Source records ->

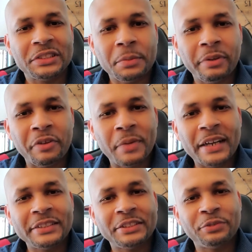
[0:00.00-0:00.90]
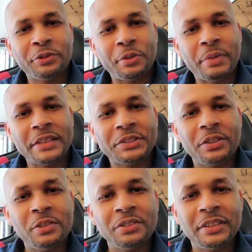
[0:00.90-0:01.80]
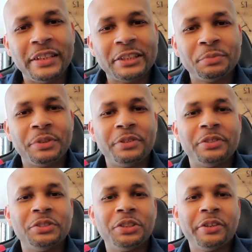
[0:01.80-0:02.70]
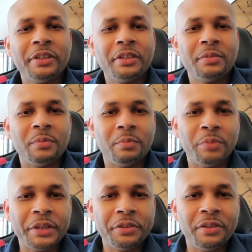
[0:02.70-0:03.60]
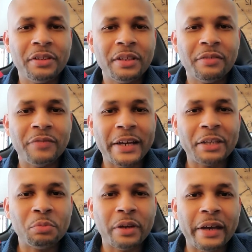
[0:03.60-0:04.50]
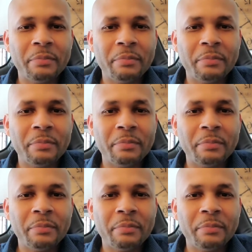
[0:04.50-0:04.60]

What's up, everybody? This is Rudy Banks, your host of The Entrepreneur Journey, bringing you another valuable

Instructions for the task ->
Your answer should be every line above, written out exactly, with no pictures.

Written answer ->
[0:00.00-0:00.90]
[0:00.90-0:01.80]
[0:01.80-0:02.70]
[0:02.70-0:03.60]
[0:03.60-0:04.50]
[0:04.50-0:04.60]

What's up, everybody? This is Rudy Banks, your host of The Entrepreneur Journey, bringing you another valuable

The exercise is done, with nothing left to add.